((

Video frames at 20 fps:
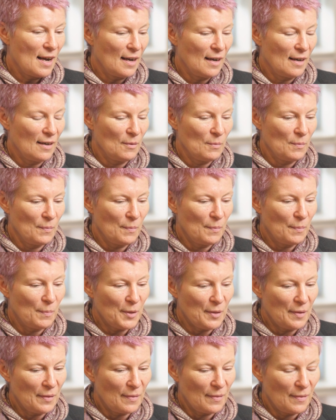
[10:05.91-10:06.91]

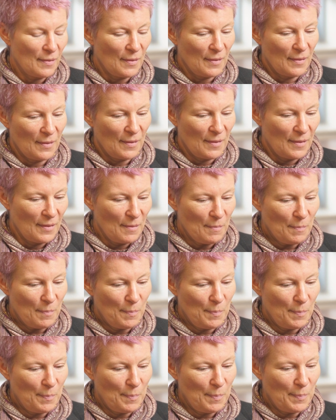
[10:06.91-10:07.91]
But
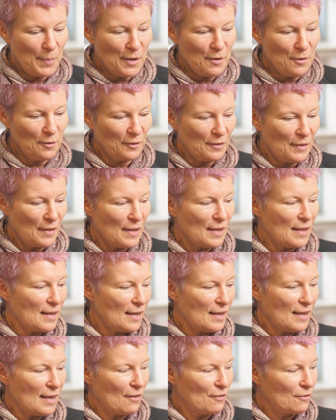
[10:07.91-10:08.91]
both
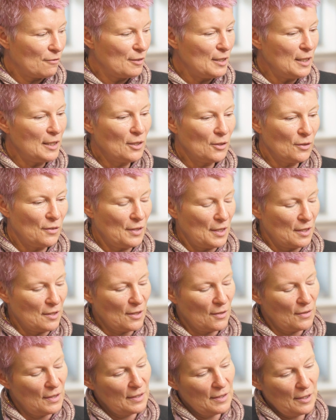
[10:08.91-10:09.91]
have really good things.
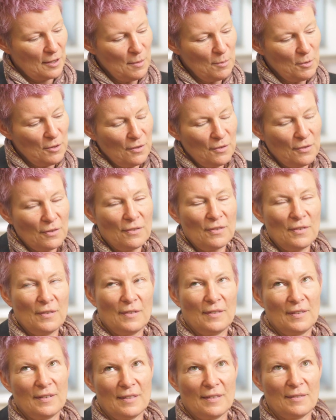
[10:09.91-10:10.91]
So in terms of,
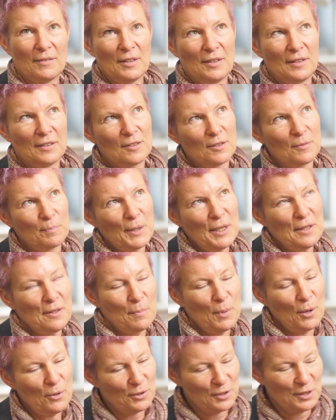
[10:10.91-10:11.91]
I'm going to spin the
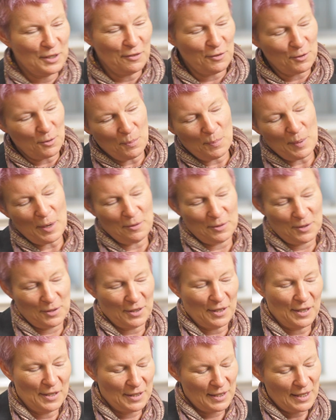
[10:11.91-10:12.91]
positives on both
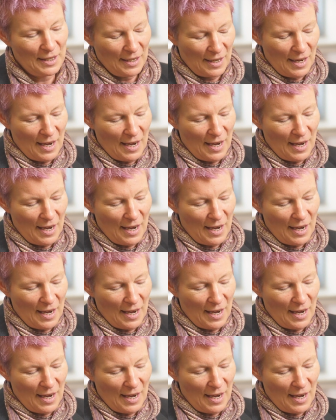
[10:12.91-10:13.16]
sides.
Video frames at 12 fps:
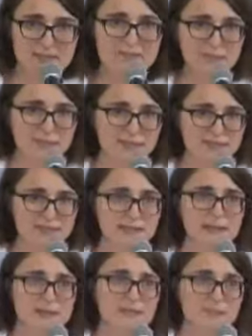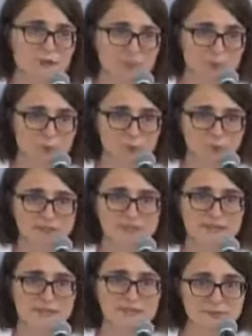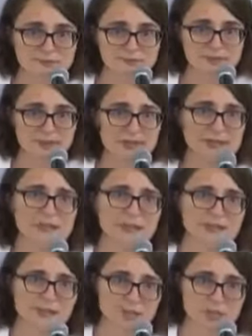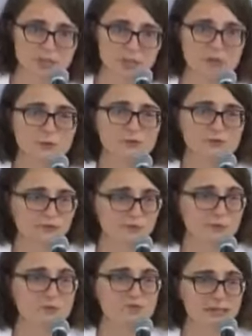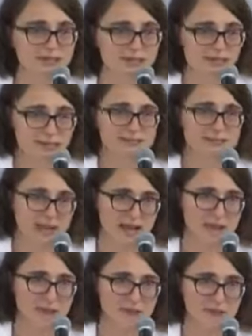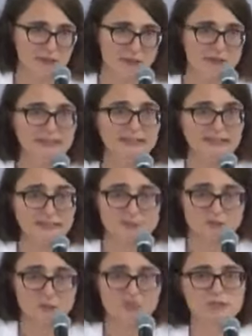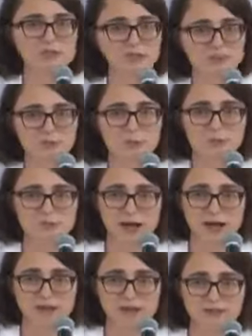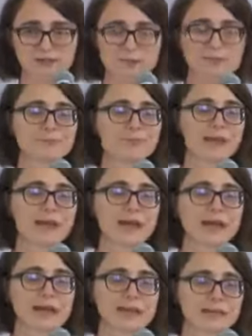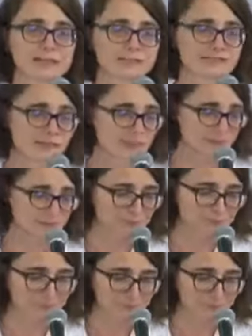So I think it's very important that civil society and NGOs kind of fill that gap that institutions cannot provide. And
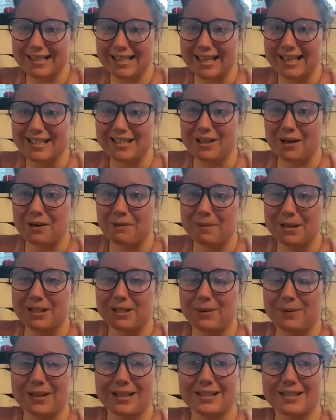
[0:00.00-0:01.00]
It's going to be so
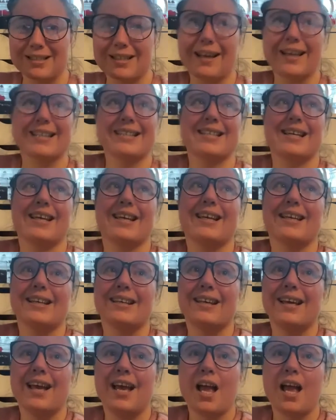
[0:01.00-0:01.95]
exciting.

))

# TASK OBJECTIVE
Give back an exact copy of only the lines from the one with "[10:08.91-10:09.91]" through the final line of the material, both included. Pictures do not belong in it.

# OUTPUT OF THE EXERCISE
[10:08.91-10:09.91]
have really good things.
[10:09.91-10:10.91]
So in terms of,
[10:10.91-10:11.91]
I'm going to spin the
[10:11.91-10:12.91]
positives on both
[10:12.91-10:13.16]
sides.
Video frames at 12 fps:
So I think it's very important that civil society and NGOs kind of fill that gap that institutions cannot provide. And
[0:00.00-0:01.00]
It's going to be so
[0:01.00-0:01.95]
exciting.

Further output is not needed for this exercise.